» Task instructions
All entries must be repeated exactly; do not include the pictures.
**** Record set ****
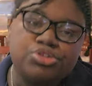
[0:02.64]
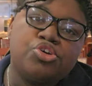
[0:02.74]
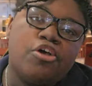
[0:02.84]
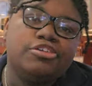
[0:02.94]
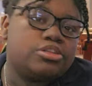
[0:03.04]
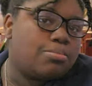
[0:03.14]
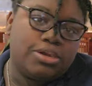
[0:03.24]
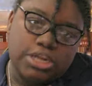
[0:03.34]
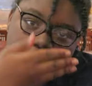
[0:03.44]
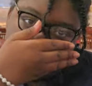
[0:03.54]
Well, it's not
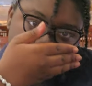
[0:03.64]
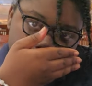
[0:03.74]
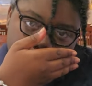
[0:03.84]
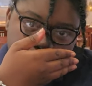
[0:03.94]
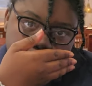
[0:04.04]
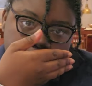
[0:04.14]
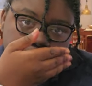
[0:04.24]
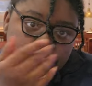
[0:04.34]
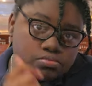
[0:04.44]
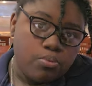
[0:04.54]
my dad's fried chicken.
****
» Response area
[0:02.64]
[0:02.74]
[0:02.84]
[0:02.94]
[0:03.04]
[0:03.14]
[0:03.24]
[0:03.34]
[0:03.44]
[0:03.54]
Well, it's not
[0:03.64]
[0:03.74]
[0:03.84]
[0:03.94]
[0:04.04]
[0:04.14]
[0:04.24]
[0:04.34]
[0:04.44]
[0:04.54]
my dad's fried chicken.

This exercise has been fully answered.